Action item:
Output the entries exactly as they appear. Pictures should not be included.

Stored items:
______________________________
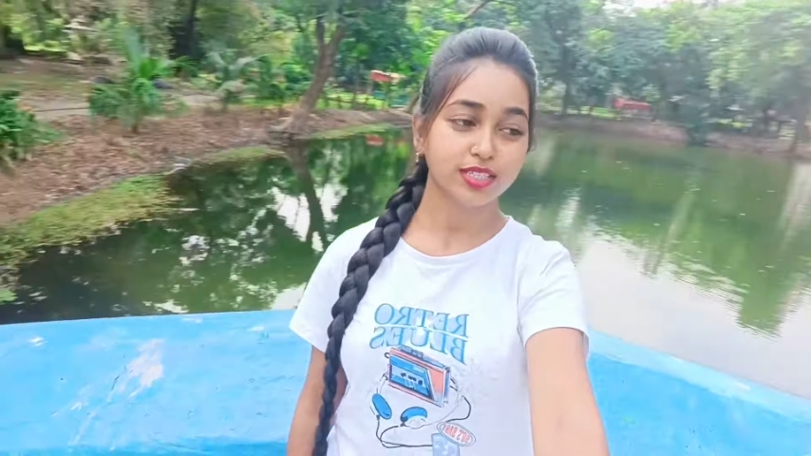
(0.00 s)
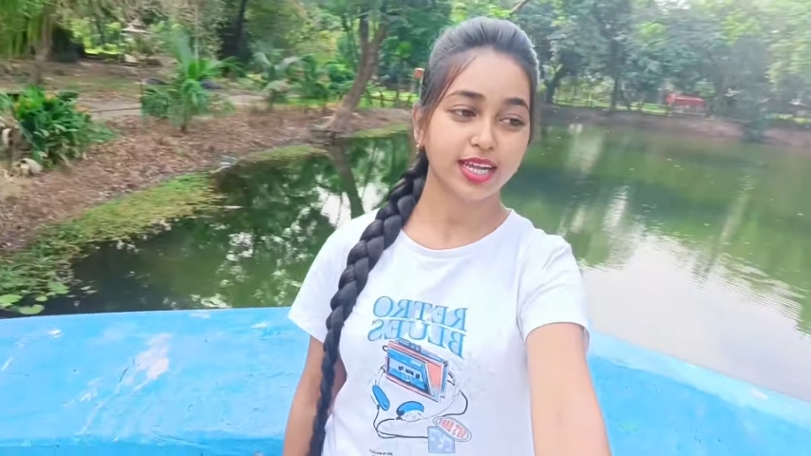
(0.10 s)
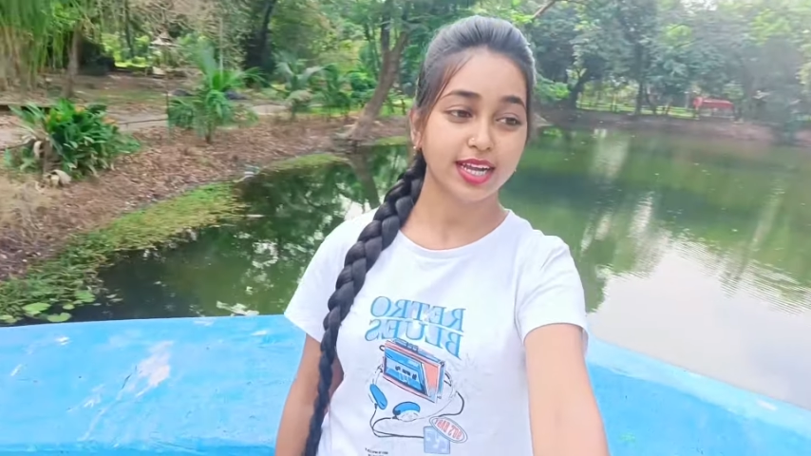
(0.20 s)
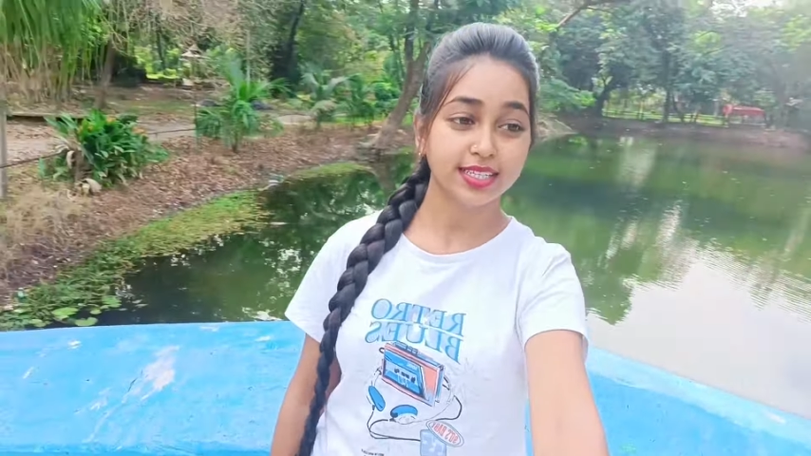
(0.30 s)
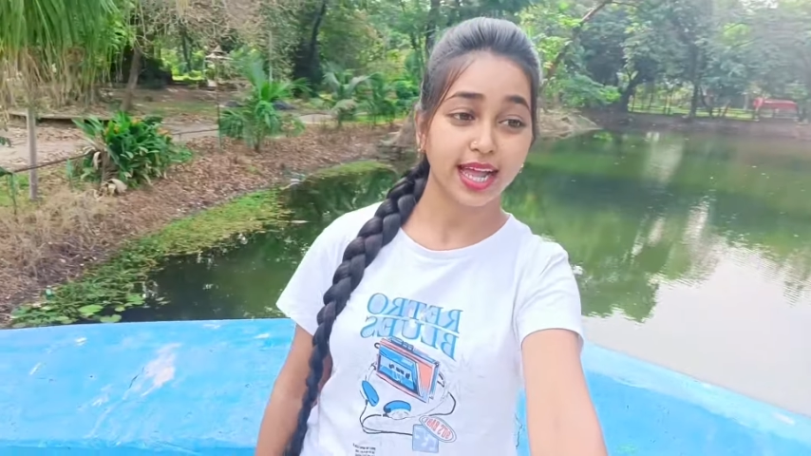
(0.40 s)

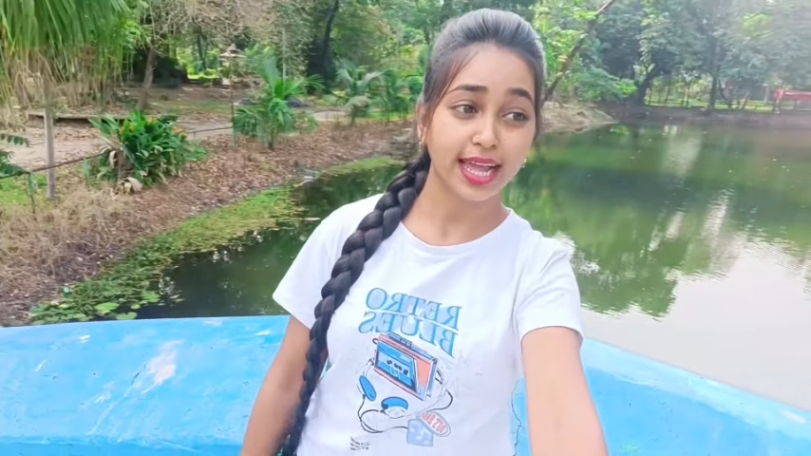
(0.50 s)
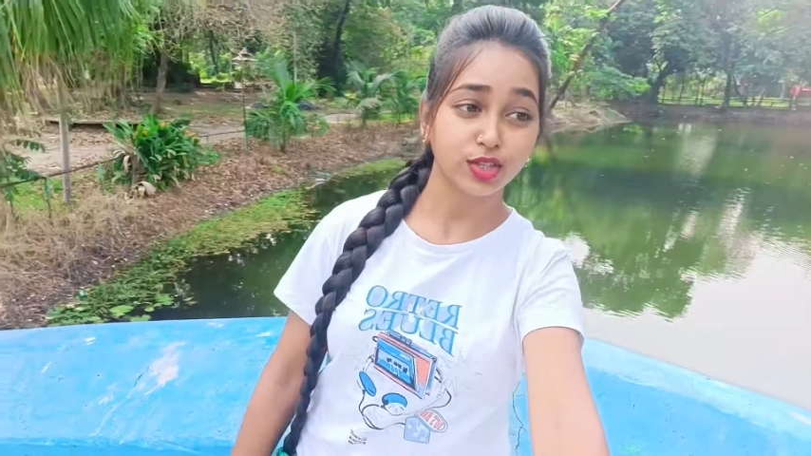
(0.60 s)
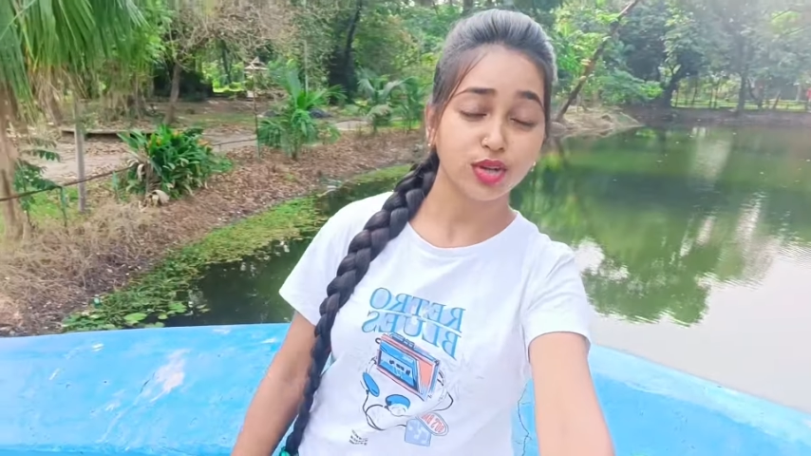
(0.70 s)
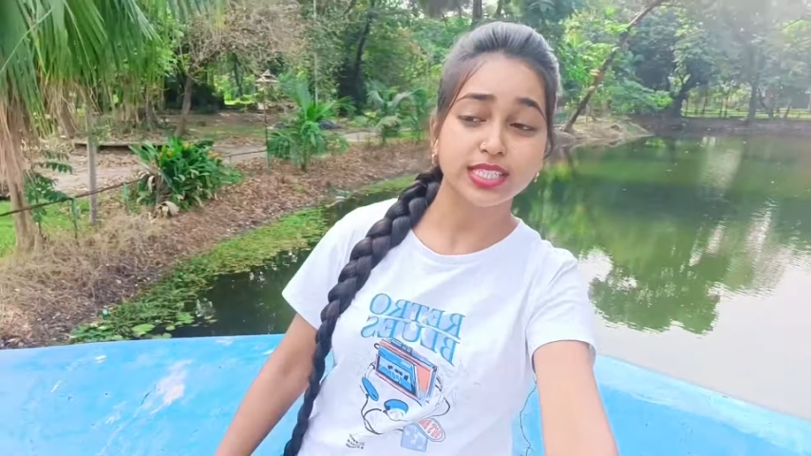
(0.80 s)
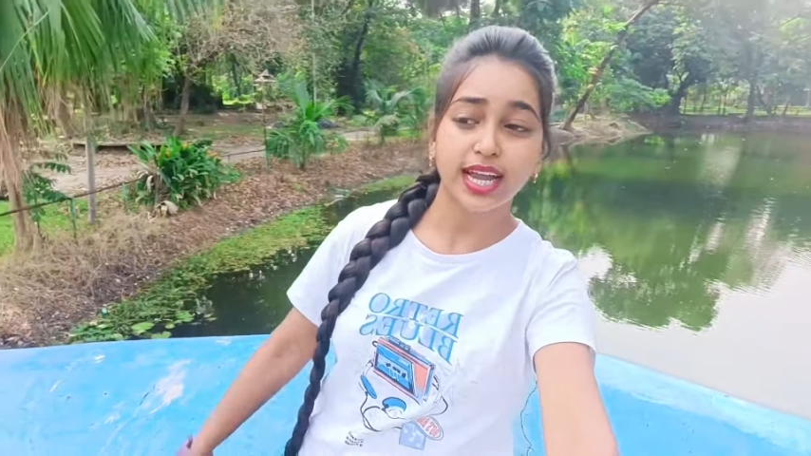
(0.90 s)
জায়গা আছে
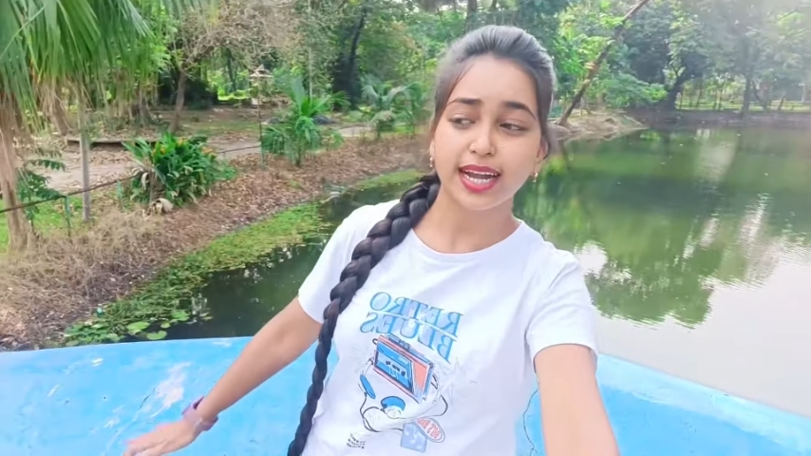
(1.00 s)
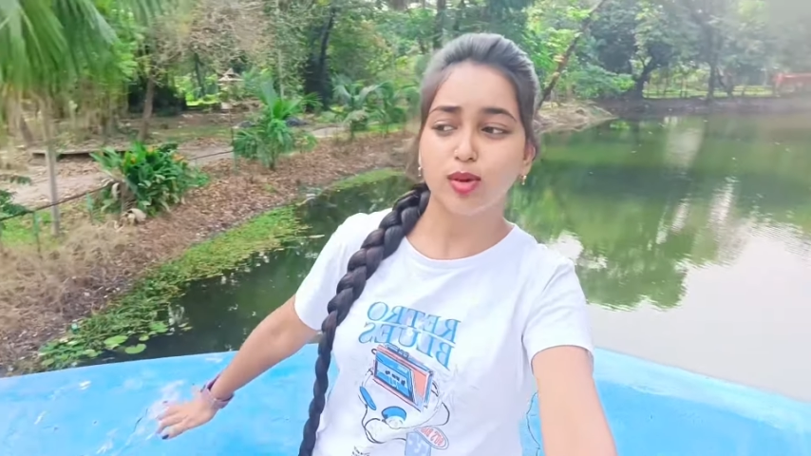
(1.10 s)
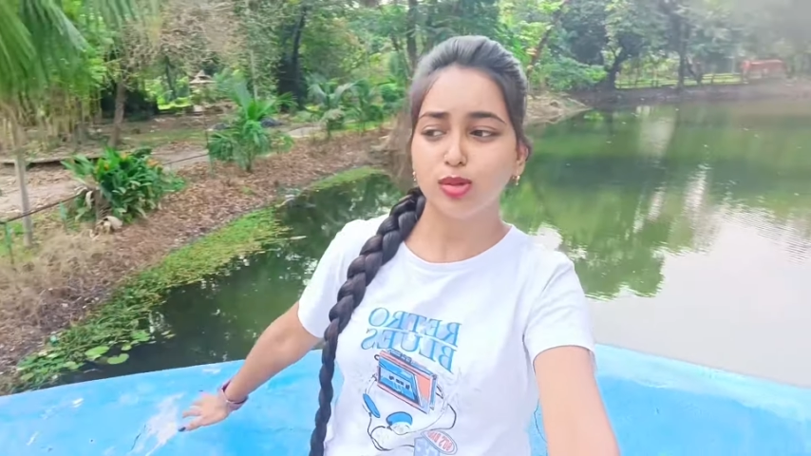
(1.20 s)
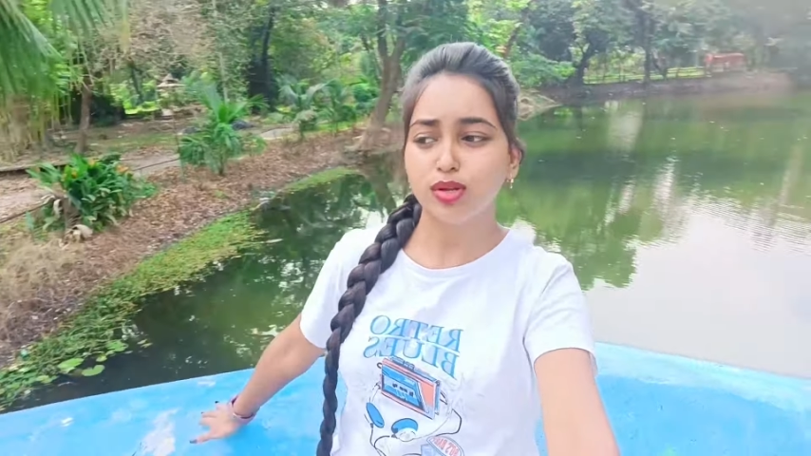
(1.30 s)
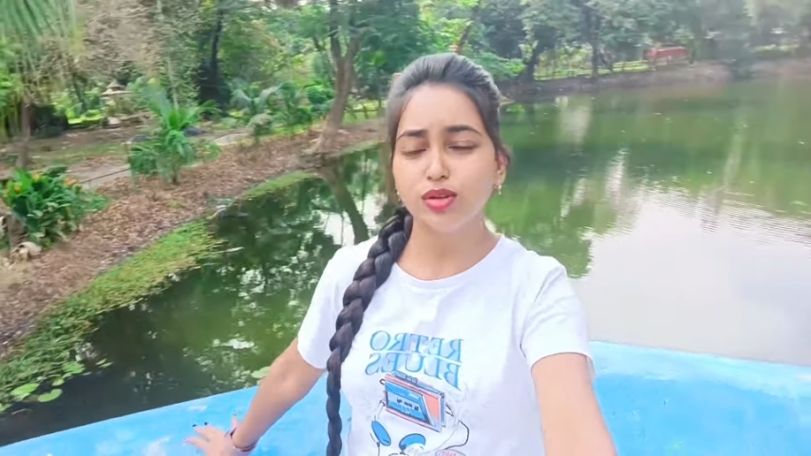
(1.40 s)
অ্যাকচুয়ালি জায়গাটা
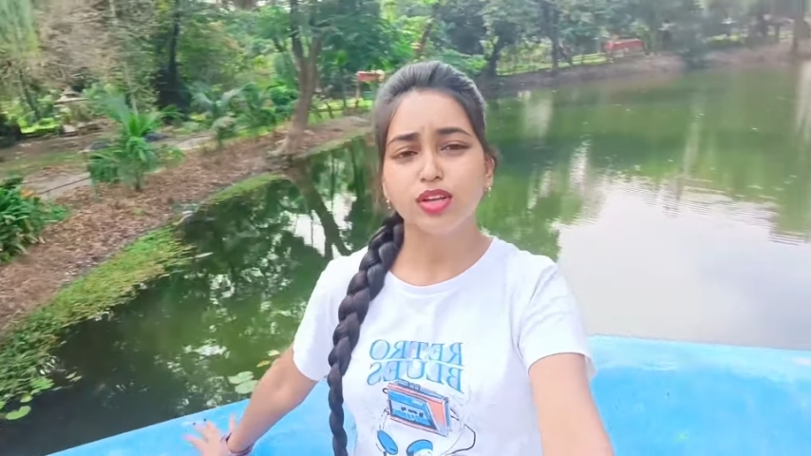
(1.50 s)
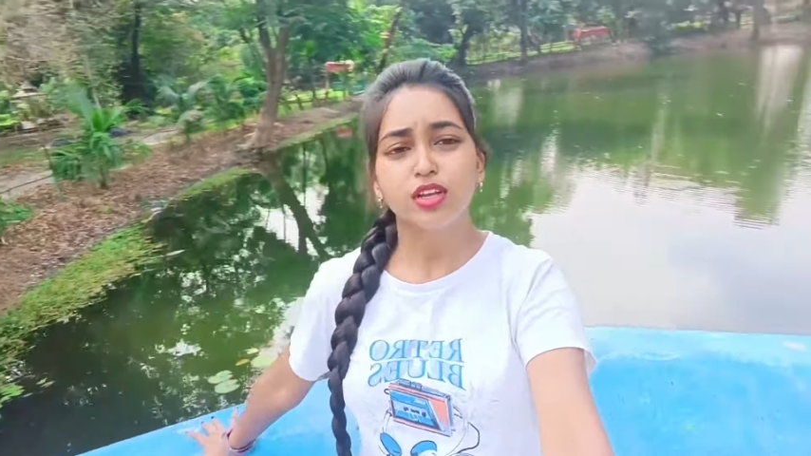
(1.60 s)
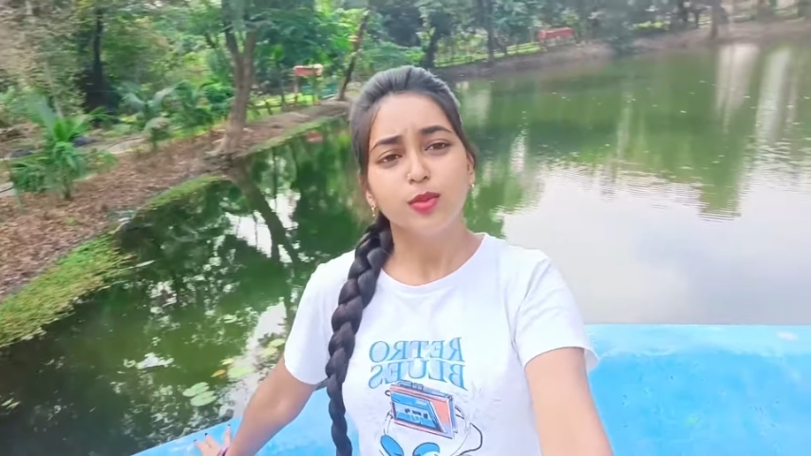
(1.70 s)
কোথায় বলতো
______________________________
Solution to this task:
(0.00 s)
(0.10 s)
(0.20 s)
(0.30 s)
(0.40 s)

(0.50 s)
(0.60 s)
(0.70 s)
(0.80 s)
(0.90 s)
জায়গা আছে
(1.00 s)
(1.10 s)
(1.20 s)
(1.30 s)
(1.40 s)
অ্যাকচুয়ালি জায়গাটা
(1.50 s)
(1.60 s)
(1.70 s)
কোথায় বলতো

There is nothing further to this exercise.